FOCUS-Crisis-hit Russia unmoved by revolution past 12:44 p.m. Nov 07, 1998 Eastern
By Alastair Macdonald
MOSCOW, Nov 7 (Reuters) - President Boris Yeltsin defended his democratic reforms on Saturday, the 81st anniversary of the Russian revolution, and said even his bitter communist opponents had laid to rest their violent past.
While mass indifference lent weight to his dismissal of hardline rhetoric from a few thousand nostalgic citizens who marked the date by rallying under the red flag, further talk of Western food aid belied the ailing Kremlin leader's suggestion that Russia could speedily deal with its economic crisis.
Few Russians felt moved to join thinly attended communist rallies marking what was once, as Revolution Day, a high holiday on the Soviet calendar. For the majority, simple economic survival was more pressing than making their voice heard.
Communist Party leader Gennady Zyuganov, one of several leaders warming up for the election battle to succeed Yeltsin, told some 8,000 followers on Moscow's Lubyanka Square that he would push for a rapid parliamentary move to oust the president, whose second term is not due to end until mid-2000.
''The first condition is Mr Yeltsin's resignation,'' he said.
Police said only 140,000 people attended rallies across the country. An opinion poll, quoted by Interfax news agency, showed that only 13 percent of Russians agreed with communist ideology.
Yeltsin, who is in Sochi on the Black Sea recuperating from what the Kremlin says is ''fatigue,'' looked tired in a television address to mark the 1917 revolution anniversary, which has been renamed the Day of Accord and Reconciliation under Yeltsin.
He has insisted he will see out his term but has handed much of his work over to Prime Minister Yevgeny Primakov.
His three-minute address on Saturday carried a note of valedictory self-justification.
Even communists accepted democracy and the market, he said.
''No matter how much reforms are criticised today, they have achieved their main purpose,'' Yeltsin said. ''They have changed not only the course of history but people's minds, from animosity and hatred to tolerance and dialogue. That is what will help us 0put right more quickly our present difficulties.''
The prospect seems dim, however, of a quick remedy for the worst economic crisis since communism ended seven years ago.
Deputy Prime Minister Gennady Kulik told Interfax news agency he believed the United States was ready to offer further food aid following a package agreed on Friday to tide Russia over the winter after its worst harvest in decades.

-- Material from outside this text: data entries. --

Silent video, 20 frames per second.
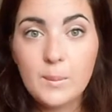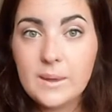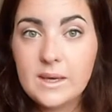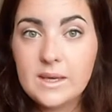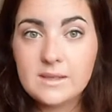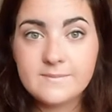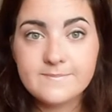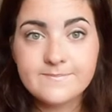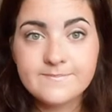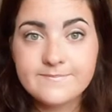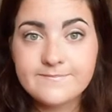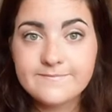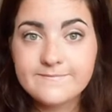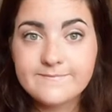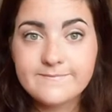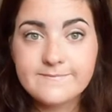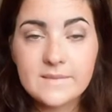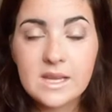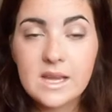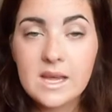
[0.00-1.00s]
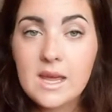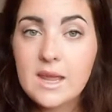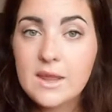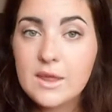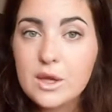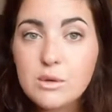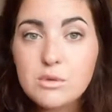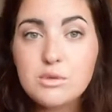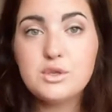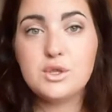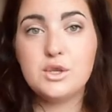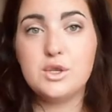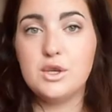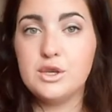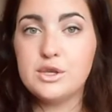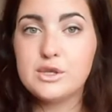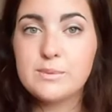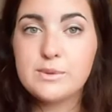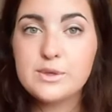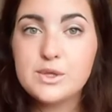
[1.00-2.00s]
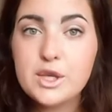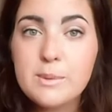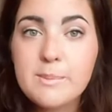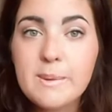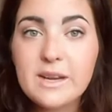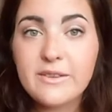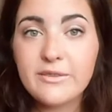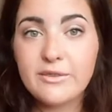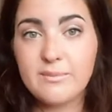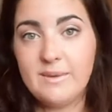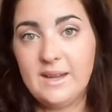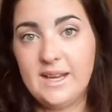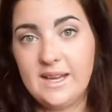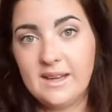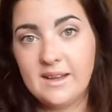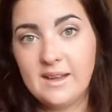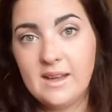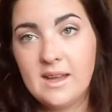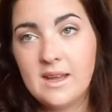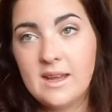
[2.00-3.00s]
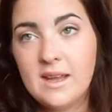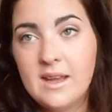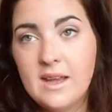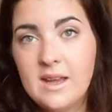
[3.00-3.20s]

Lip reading: Well, those shoes were too big for me,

Under Friday's deal, negotiated by Kulik, the United States will give Russia a cheap food credit of $600 million, 1.5 million tonnes of wheat and 100,000 tonnes of other food.
Russia imported a third of all its food last year and the weak rouble created fears it could not afford supplies for the winter. The European Union is also considering aid.
Despite a willingness in the West to prevent the sort of food shortages that might spark unrest -- as it did in 1917 -- Washington has also stepped up its criticism of Primakov.
His two-month-old government, which includes Communist first deputy premier Yuri Maslyukov, is seeking to re-assert state economic controls and is printing new cash in attempts to stem the crisis.
Deputy Secretary of State Strobe Talbott, in the harshest U.S. criticism yet, called it a retreat from market economics and warned bluntly on Friday of ''political drift, turmoil and even crackup'' in the world's second nuclear power.
Maslyukov, who is in charge of the economy and finances, defended the programme in an interview with ORT television on Saturday, saying the government was not ditching the market principles but was just being cautious.
''I know we'll be criticised for giving the state a bigger role, for reducing the role of the market. I can assure you, no way (we are going to do it),'' Malsyukov said.
''The market has to be prepared, approaches to it have to be cleared from mines first.'' He also criticised Russia's previous reformist governments which he said had succeeded in ''strangling the economy'' by over-exposing it to the free market competition.